**Problem details**
For every record beneath this instruction, give an exact repetition, omitting images.

___

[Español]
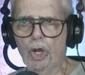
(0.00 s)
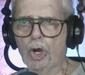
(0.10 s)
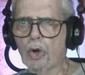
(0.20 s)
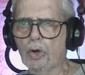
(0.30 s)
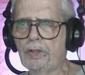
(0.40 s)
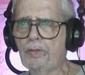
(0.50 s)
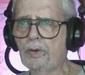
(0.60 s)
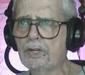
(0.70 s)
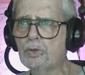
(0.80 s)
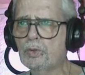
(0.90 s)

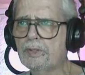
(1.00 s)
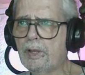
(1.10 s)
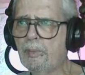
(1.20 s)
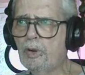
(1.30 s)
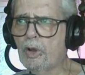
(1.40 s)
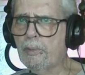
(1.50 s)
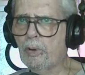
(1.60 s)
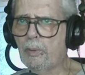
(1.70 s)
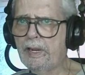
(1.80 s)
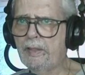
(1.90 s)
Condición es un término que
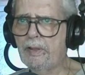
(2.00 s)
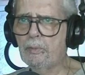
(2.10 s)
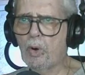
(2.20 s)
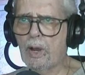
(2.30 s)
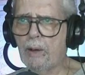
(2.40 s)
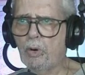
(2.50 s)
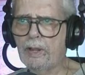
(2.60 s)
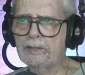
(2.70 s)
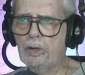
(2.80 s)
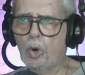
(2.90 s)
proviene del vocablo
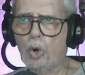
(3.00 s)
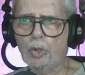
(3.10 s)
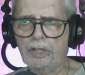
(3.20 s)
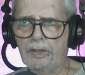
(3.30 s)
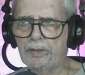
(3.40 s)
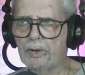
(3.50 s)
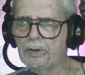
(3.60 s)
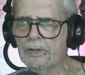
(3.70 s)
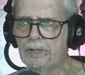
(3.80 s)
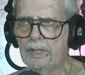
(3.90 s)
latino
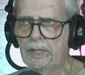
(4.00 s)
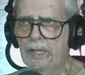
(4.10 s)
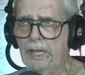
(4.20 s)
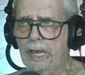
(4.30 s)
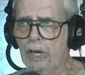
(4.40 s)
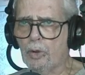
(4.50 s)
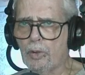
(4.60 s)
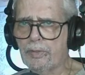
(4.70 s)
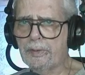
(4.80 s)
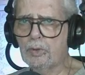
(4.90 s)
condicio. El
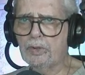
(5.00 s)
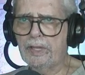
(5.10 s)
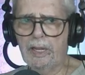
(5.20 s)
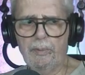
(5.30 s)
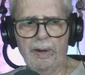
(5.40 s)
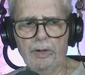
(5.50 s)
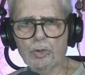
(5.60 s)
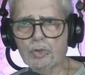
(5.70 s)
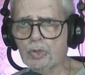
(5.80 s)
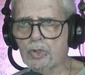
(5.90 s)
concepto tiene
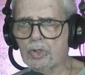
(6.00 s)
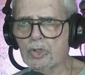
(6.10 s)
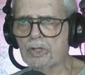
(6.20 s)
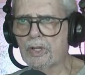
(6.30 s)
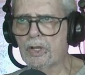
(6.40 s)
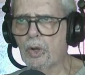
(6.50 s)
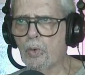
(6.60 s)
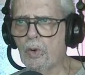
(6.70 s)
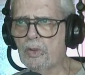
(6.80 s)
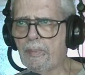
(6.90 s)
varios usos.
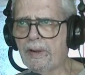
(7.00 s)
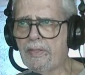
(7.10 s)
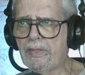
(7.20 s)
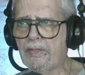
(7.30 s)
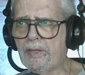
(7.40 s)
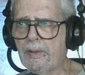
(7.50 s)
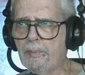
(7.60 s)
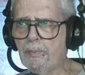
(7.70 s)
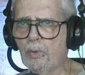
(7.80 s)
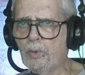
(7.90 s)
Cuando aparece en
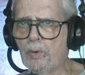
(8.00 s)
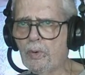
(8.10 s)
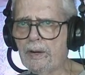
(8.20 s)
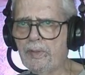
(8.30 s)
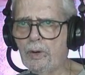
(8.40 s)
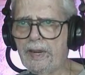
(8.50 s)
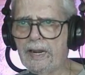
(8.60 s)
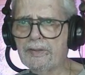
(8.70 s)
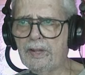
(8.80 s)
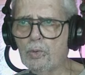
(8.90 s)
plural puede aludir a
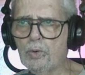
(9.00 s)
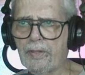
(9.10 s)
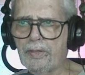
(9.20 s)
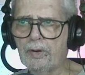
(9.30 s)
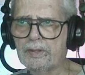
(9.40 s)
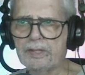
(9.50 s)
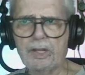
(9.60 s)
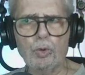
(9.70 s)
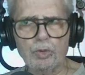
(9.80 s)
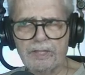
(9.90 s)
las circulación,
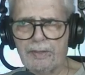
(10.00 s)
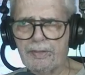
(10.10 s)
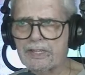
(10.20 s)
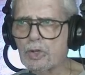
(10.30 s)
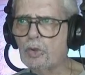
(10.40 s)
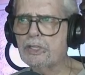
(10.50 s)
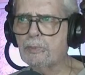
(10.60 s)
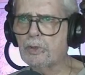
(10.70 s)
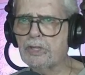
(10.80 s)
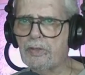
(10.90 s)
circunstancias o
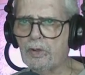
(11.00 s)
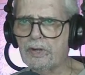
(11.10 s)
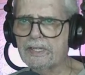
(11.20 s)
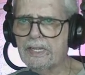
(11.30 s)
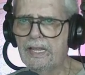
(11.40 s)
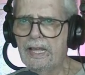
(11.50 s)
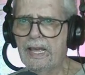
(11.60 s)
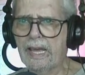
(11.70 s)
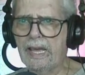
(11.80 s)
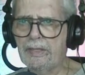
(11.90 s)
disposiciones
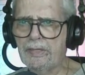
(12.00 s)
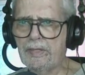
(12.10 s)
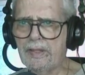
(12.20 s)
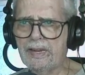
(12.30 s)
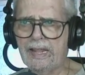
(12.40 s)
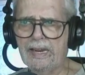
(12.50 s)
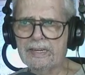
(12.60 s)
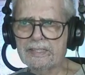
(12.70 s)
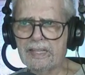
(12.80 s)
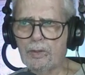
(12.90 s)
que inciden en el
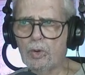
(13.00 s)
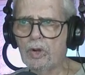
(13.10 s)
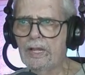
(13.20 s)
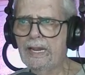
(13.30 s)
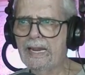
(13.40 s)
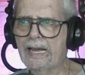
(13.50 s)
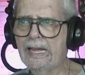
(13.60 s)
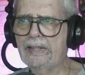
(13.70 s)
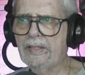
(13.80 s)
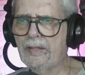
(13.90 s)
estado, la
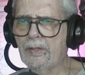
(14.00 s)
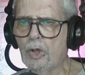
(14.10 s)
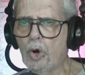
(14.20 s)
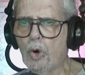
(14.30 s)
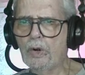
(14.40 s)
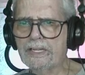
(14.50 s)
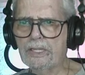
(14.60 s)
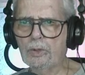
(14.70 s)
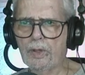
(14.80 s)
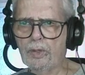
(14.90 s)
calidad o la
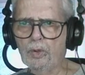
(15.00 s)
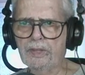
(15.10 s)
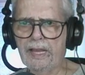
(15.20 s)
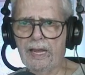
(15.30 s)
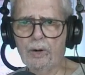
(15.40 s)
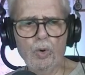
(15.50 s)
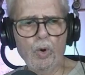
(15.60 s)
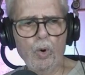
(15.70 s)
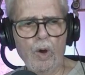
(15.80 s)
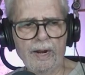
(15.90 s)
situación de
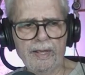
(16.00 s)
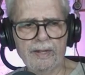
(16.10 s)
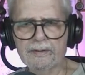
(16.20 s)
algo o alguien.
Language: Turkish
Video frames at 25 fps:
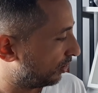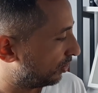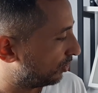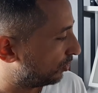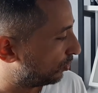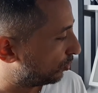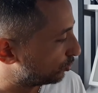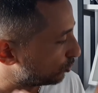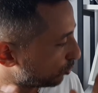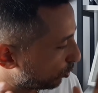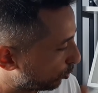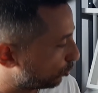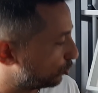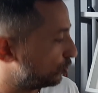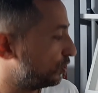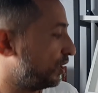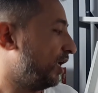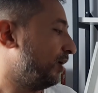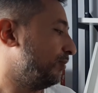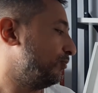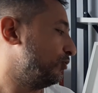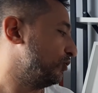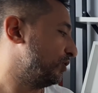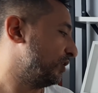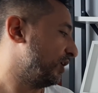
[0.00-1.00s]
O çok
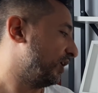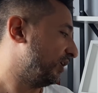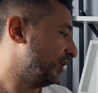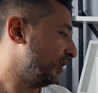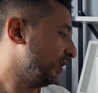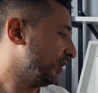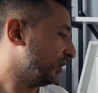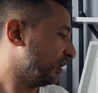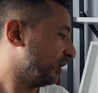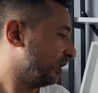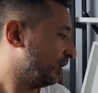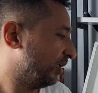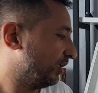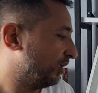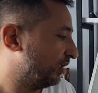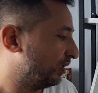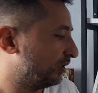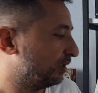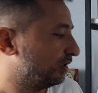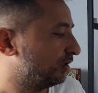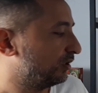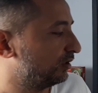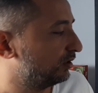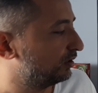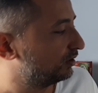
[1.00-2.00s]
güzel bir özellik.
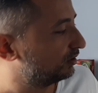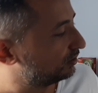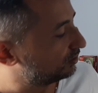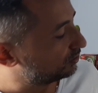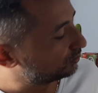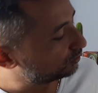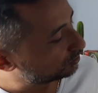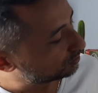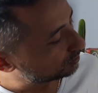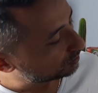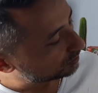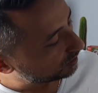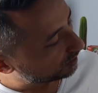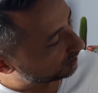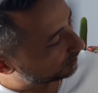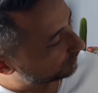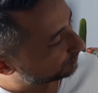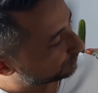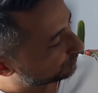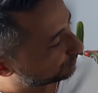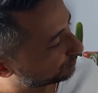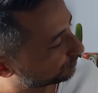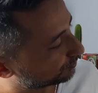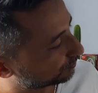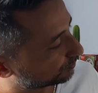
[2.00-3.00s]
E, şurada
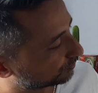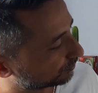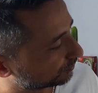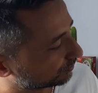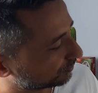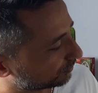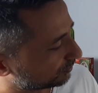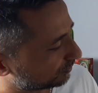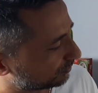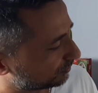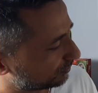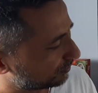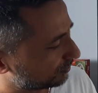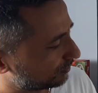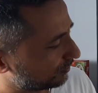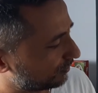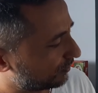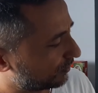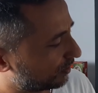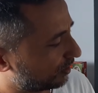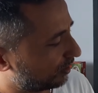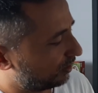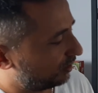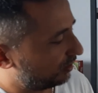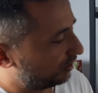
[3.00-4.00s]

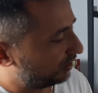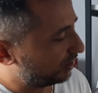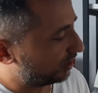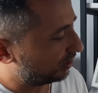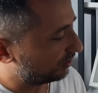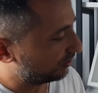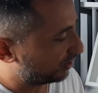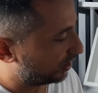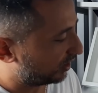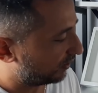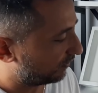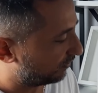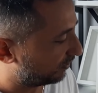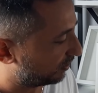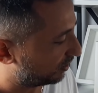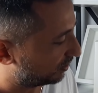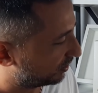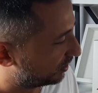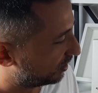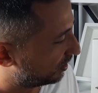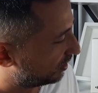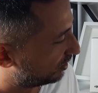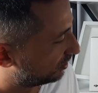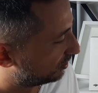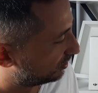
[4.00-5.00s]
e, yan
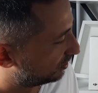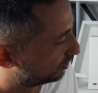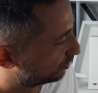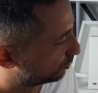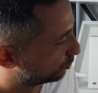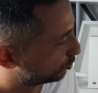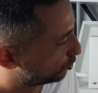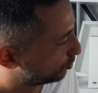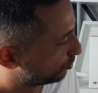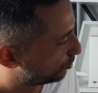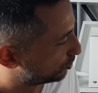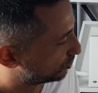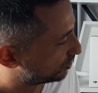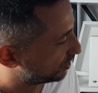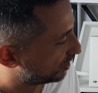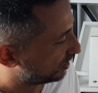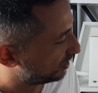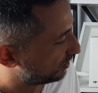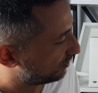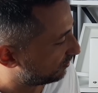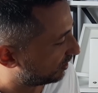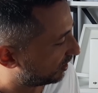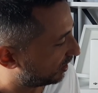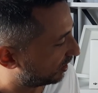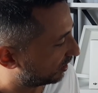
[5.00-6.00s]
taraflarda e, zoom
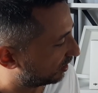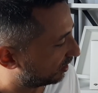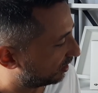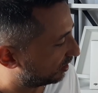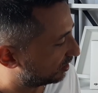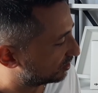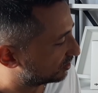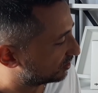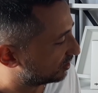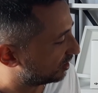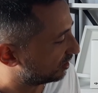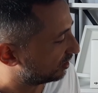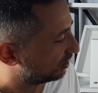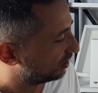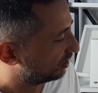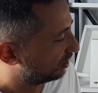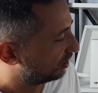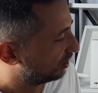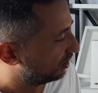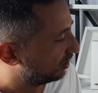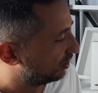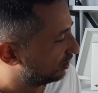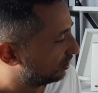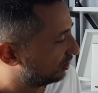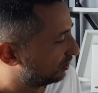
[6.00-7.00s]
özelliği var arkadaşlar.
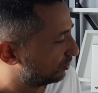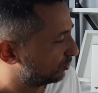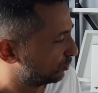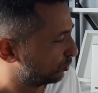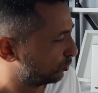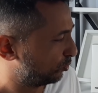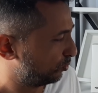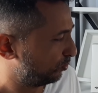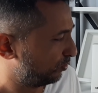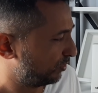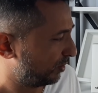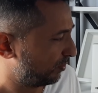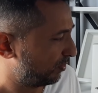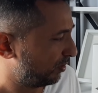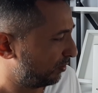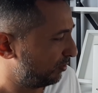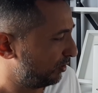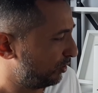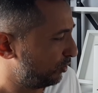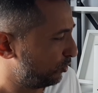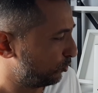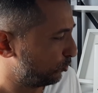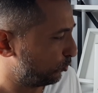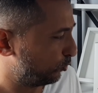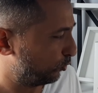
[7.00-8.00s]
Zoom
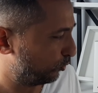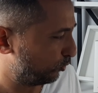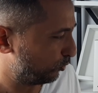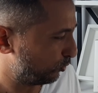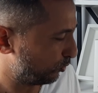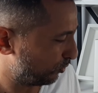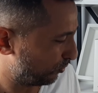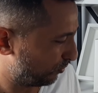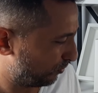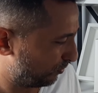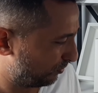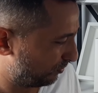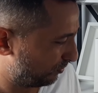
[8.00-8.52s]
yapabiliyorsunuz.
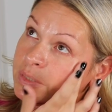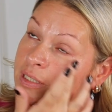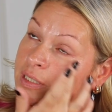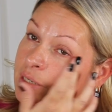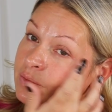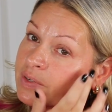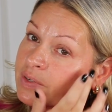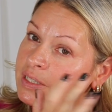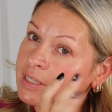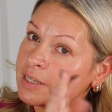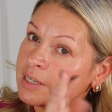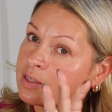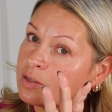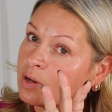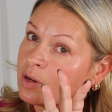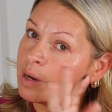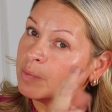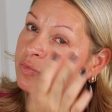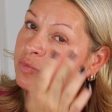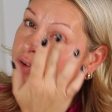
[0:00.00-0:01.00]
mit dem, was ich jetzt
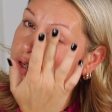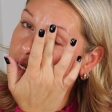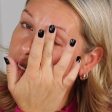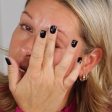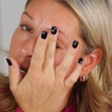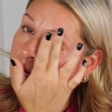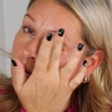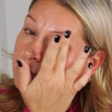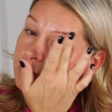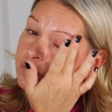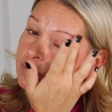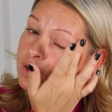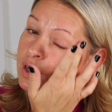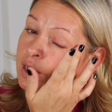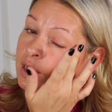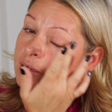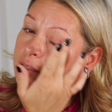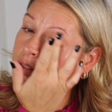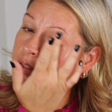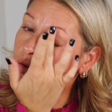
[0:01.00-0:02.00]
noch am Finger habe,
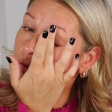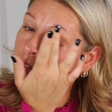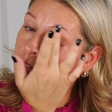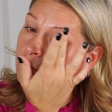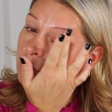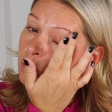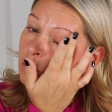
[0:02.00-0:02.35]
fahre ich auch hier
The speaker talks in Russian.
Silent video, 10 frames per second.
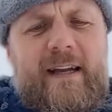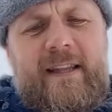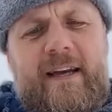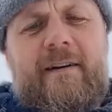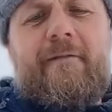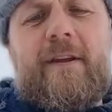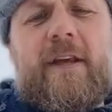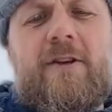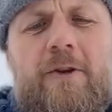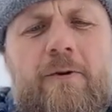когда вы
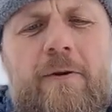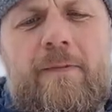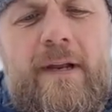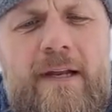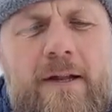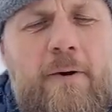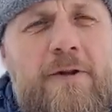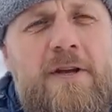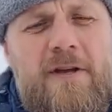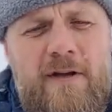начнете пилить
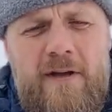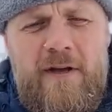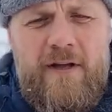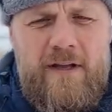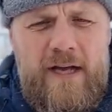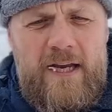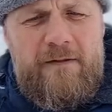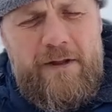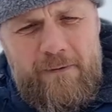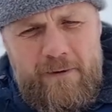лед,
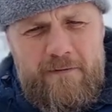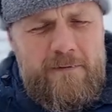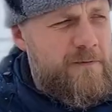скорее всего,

___

**Your solution**
[Español]
(0.00 s)
(0.10 s)
(0.20 s)
(0.30 s)
(0.40 s)
(0.50 s)
(0.60 s)
(0.70 s)
(0.80 s)
(0.90 s)

(1.00 s)
(1.10 s)
(1.20 s)
(1.30 s)
(1.40 s)
(1.50 s)
(1.60 s)
(1.70 s)
(1.80 s)
(1.90 s)
Condición es un término que
(2.00 s)
(2.10 s)
(2.20 s)
(2.30 s)
(2.40 s)
(2.50 s)
(2.60 s)
(2.70 s)
(2.80 s)
(2.90 s)
proviene del vocablo
(3.00 s)
(3.10 s)
(3.20 s)
(3.30 s)
(3.40 s)
(3.50 s)
(3.60 s)
(3.70 s)
(3.80 s)
(3.90 s)
latino
(4.00 s)
(4.10 s)
(4.20 s)
(4.30 s)
(4.40 s)
(4.50 s)
(4.60 s)
(4.70 s)
(4.80 s)
(4.90 s)
condicio. El
(5.00 s)
(5.10 s)
(5.20 s)
(5.30 s)
(5.40 s)
(5.50 s)
(5.60 s)
(5.70 s)
(5.80 s)
(5.90 s)
concepto tiene
(6.00 s)
(6.10 s)
(6.20 s)
(6.30 s)
(6.40 s)
(6.50 s)
(6.60 s)
(6.70 s)
(6.80 s)
(6.90 s)
varios usos.
(7.00 s)
(7.10 s)
(7.20 s)
(7.30 s)
(7.40 s)
(7.50 s)
(7.60 s)
(7.70 s)
(7.80 s)
(7.90 s)
Cuando aparece en
(8.00 s)
(8.10 s)
(8.20 s)
(8.30 s)
(8.40 s)
(8.50 s)
(8.60 s)
(8.70 s)
(8.80 s)
(8.90 s)
plural puede aludir a
(9.00 s)
(9.10 s)
(9.20 s)
(9.30 s)
(9.40 s)
(9.50 s)
(9.60 s)
(9.70 s)
(9.80 s)
(9.90 s)
las circulación,
(10.00 s)
(10.10 s)
(10.20 s)
(10.30 s)
(10.40 s)
(10.50 s)
(10.60 s)
(10.70 s)
(10.80 s)
(10.90 s)
circunstancias o
(11.00 s)
(11.10 s)
(11.20 s)
(11.30 s)
(11.40 s)
(11.50 s)
(11.60 s)
(11.70 s)
(11.80 s)
(11.90 s)
disposiciones
(12.00 s)
(12.10 s)
(12.20 s)
(12.30 s)
(12.40 s)
(12.50 s)
(12.60 s)
(12.70 s)
(12.80 s)
(12.90 s)
que inciden en el
(13.00 s)
(13.10 s)
(13.20 s)
(13.30 s)
(13.40 s)
(13.50 s)
(13.60 s)
(13.70 s)
(13.80 s)
(13.90 s)
estado, la
(14.00 s)
(14.10 s)
(14.20 s)
(14.30 s)
(14.40 s)
(14.50 s)
(14.60 s)
(14.70 s)
(14.80 s)
(14.90 s)
calidad o la
(15.00 s)
(15.10 s)
(15.20 s)
(15.30 s)
(15.40 s)
(15.50 s)
(15.60 s)
(15.70 s)
(15.80 s)
(15.90 s)
situación de
(16.00 s)
(16.10 s)
(16.20 s)
algo o alguien.
Language: Turkish
Video frames at 25 fps:
[0.00-1.00s]
O çok
[1.00-2.00s]
güzel bir özellik.
[2.00-3.00s]
E, şurada
[3.00-4.00s]

[4.00-5.00s]
e, yan
[5.00-6.00s]
taraflarda e, zoom
[6.00-7.00s]
özelliği var arkadaşlar.
[7.00-8.00s]
Zoom
[8.00-8.52s]
yapabiliyorsunuz.
[0:00.00-0:01.00]
mit dem, was ich jetzt
[0:01.00-0:02.00]
noch am Finger habe,
[0:02.00-0:02.35]
fahre ich auch hier
The speaker talks in Russian.
Silent video, 10 frames per second.
когда вы
начнете пилить
лед,
скорее всего,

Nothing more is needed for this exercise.